Vice President Joe Biden is
in Japan Tuesday. He was greeted upon his arrival in Tokyo by Caroline Kennedy, the new U.S. ambassador to Japan. Biden says the U.S. is trying to lower tensions in the region after China suddenly declared an air defense zone in the East China Sea. He plans to bring it up when he meets with China's president on Wednesday.
The vice president came to Asia to talk about trade and economic issues, but the conflict over the air defense zone will likely dominate his trip. In a press conference, he reiterated U.S. support of its ally, Japan.
The vice president continued his week-long tour in Asia Tuesday alongside Japan's prime minister. The photo-op signals the early stages of a delicate balancing act for the U.S. amid international protest over China's newly declared air defense zone.
Biden addressed the conflict, saying, "We, the United States, are deeply concerned with the attempt to unilaterally change the status quo in the East China Sea. ... This action has raised regional tensions and increased risk of accidents and miscalculation."

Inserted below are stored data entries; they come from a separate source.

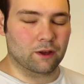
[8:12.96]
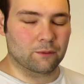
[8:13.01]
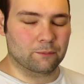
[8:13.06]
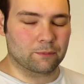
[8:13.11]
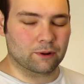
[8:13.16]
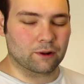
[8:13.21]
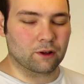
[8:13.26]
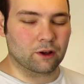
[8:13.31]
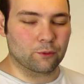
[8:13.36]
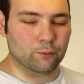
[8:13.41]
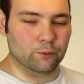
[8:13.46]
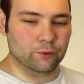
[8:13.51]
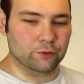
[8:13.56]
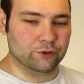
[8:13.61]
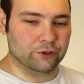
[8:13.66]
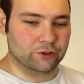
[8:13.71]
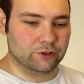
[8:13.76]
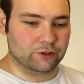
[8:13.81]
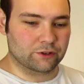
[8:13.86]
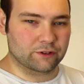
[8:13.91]

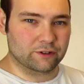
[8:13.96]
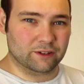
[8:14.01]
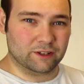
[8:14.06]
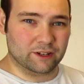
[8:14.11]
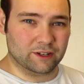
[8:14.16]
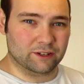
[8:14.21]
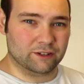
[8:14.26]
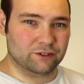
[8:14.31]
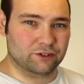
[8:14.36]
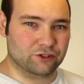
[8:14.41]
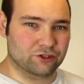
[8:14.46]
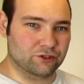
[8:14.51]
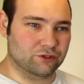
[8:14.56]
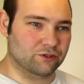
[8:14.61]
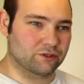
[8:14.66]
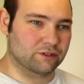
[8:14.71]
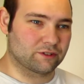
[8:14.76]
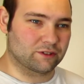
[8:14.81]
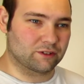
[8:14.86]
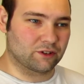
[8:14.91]
plywood, it should,
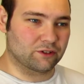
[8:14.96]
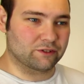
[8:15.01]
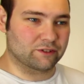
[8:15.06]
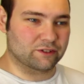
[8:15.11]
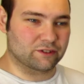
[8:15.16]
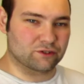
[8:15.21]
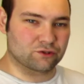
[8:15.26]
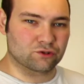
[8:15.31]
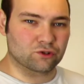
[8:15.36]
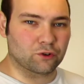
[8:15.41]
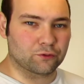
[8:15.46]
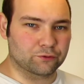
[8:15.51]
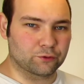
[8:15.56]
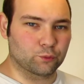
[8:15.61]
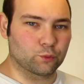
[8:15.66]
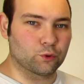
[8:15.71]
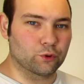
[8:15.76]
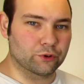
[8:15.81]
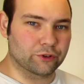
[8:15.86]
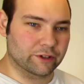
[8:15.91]
because it's a softer
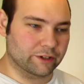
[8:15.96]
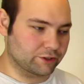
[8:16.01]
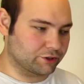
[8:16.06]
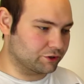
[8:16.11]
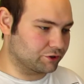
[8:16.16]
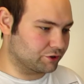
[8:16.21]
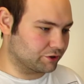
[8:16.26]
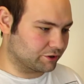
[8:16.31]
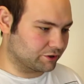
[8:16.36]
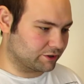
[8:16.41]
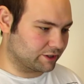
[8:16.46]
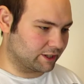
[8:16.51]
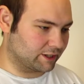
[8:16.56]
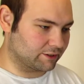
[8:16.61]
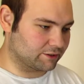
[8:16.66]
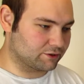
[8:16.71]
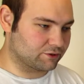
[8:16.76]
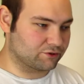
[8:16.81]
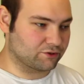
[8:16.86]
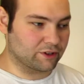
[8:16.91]
wood, it should just sink
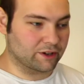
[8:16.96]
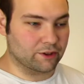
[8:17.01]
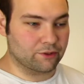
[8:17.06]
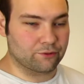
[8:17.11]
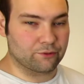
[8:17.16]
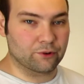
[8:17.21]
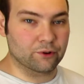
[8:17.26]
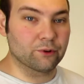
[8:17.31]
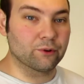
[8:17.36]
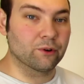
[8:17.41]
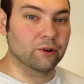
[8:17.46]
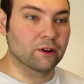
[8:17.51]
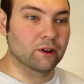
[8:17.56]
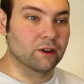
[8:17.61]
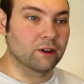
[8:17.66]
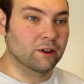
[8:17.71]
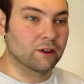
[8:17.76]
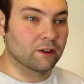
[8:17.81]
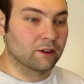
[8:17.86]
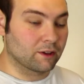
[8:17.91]
straight through.
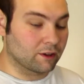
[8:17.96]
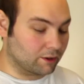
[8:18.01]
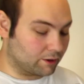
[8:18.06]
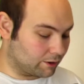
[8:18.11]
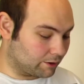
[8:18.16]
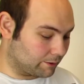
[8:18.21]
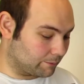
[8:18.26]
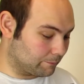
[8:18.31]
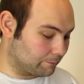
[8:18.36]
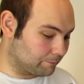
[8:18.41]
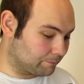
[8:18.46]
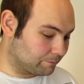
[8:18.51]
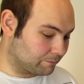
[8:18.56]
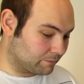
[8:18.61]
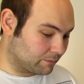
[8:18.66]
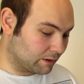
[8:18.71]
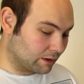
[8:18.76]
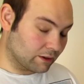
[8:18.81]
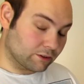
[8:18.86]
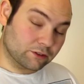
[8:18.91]
Don't
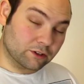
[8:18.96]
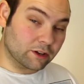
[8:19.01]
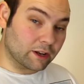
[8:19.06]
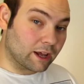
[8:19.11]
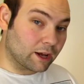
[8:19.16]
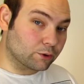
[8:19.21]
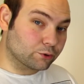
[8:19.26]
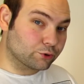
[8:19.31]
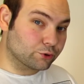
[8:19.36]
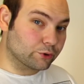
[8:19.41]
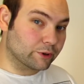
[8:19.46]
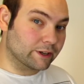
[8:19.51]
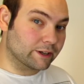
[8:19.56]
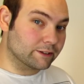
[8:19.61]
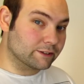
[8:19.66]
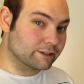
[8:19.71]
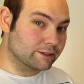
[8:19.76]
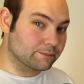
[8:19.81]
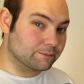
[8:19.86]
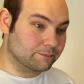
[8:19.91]
know how true it
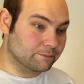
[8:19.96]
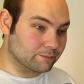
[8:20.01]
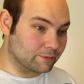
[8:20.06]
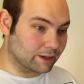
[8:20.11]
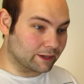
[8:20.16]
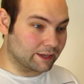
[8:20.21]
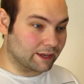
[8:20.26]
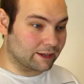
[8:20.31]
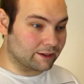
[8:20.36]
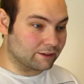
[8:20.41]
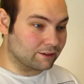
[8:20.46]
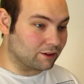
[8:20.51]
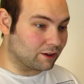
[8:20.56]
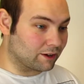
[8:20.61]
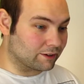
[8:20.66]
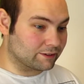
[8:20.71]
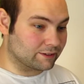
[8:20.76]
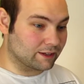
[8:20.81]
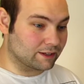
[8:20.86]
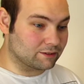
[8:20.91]
is. Again, like
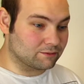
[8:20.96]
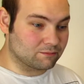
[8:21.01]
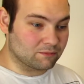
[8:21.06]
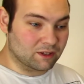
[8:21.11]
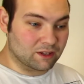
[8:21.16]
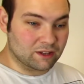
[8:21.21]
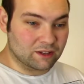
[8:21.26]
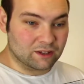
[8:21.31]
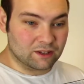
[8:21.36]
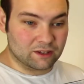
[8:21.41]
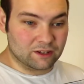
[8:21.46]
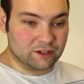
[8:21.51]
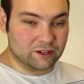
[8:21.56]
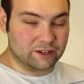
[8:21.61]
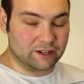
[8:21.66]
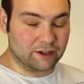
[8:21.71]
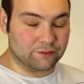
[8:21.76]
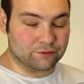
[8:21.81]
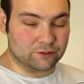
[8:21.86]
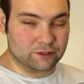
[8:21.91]
I said, you'd
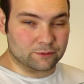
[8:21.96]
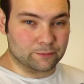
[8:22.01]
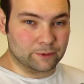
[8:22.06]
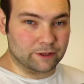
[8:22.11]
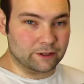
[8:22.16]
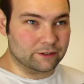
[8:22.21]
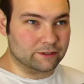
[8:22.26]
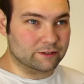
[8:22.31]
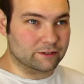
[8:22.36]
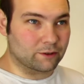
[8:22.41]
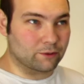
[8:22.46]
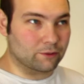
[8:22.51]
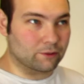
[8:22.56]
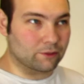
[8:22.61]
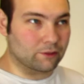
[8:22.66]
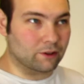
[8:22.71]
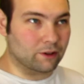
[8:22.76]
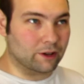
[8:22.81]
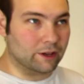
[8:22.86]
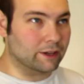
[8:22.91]
have to speak to
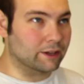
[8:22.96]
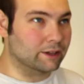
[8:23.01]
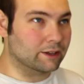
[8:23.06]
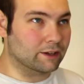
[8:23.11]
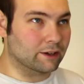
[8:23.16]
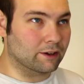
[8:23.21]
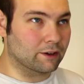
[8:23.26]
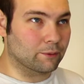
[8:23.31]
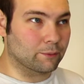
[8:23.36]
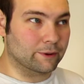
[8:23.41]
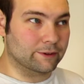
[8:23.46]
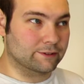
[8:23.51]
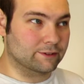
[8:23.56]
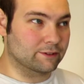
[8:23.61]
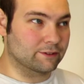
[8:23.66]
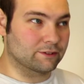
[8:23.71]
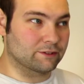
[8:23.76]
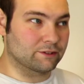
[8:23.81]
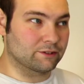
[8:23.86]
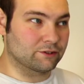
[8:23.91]
someone like
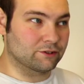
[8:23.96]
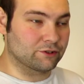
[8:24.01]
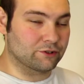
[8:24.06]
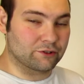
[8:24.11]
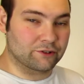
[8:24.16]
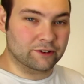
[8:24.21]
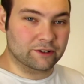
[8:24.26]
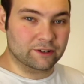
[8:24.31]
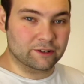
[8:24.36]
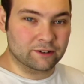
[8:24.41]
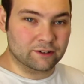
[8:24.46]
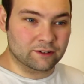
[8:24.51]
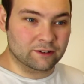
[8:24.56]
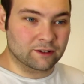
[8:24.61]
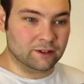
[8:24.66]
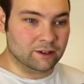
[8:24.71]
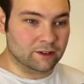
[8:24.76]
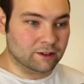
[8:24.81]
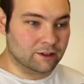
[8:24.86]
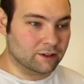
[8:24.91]
Western Centurion,
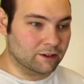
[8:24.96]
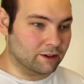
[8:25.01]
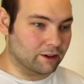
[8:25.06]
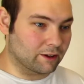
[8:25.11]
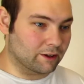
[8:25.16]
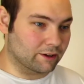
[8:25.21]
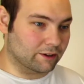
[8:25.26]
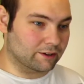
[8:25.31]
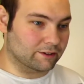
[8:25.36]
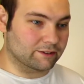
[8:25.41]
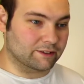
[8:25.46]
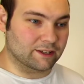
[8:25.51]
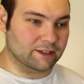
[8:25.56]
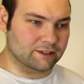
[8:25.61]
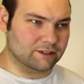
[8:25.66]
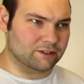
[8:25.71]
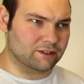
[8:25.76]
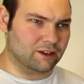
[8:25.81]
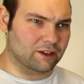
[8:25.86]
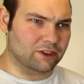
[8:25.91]
because
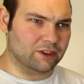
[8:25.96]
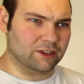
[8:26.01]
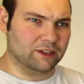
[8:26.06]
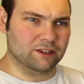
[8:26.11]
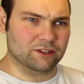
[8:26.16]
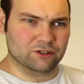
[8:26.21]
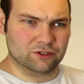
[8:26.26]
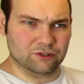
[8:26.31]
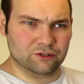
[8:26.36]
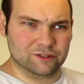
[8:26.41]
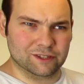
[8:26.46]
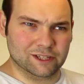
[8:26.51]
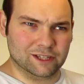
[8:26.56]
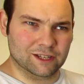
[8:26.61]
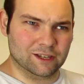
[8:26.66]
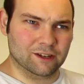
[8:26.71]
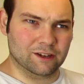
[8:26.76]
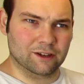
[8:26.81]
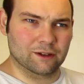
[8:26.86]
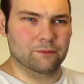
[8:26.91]
I think he's
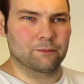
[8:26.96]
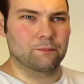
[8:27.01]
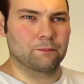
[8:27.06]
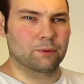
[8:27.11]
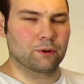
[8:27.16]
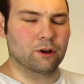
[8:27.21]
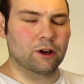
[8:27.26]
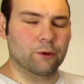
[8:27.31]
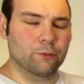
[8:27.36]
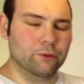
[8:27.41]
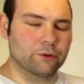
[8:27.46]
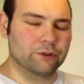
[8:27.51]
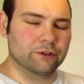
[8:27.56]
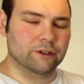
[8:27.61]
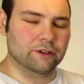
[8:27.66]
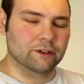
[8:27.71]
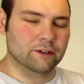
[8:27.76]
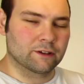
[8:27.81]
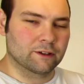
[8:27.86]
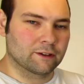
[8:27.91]
using plywood.
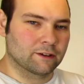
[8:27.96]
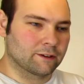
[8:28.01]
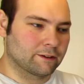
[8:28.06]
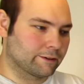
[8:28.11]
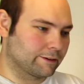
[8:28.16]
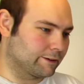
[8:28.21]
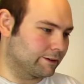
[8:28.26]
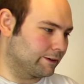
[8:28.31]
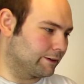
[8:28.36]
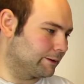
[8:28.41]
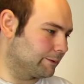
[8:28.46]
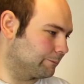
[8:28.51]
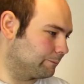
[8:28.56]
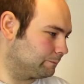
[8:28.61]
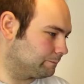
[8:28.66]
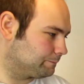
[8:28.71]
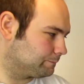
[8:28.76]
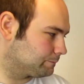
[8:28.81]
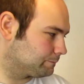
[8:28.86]
But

Last week, China's air force deployed fighter jets over that disputed airspace after the U.S., Japan and South Korea sent flights through the region unannounced, defying China's demands.
On Friday, the State Department urged U.S. commercial airlines to comply with China's flight rules over the East China Sea as a safety measure -- a move the Chinese government applauded.
Chinese foreign ministry spokesman, Hong Lei, said, "Notifying China...when flying over the air defense zone shows that those airlines wish to coordinate and cooperate with China."
But the White House maintains China's requirements are illegitimate -- a position the Japanese expect the vice president to make clear this week. Japan's chief cabinet secretary, Yoshihide Suga, said, "I think Vice President Biden will tell China that China's actions will unilaterally change the region's status. And that this action is dangerous, and that it will not be accepted."
Biden will travel to China Wednesday. There are already editorials out in Chinese government-affiliated newspapers saying that if Biden is seen as too cozy with the Japanese, he might have less success in China.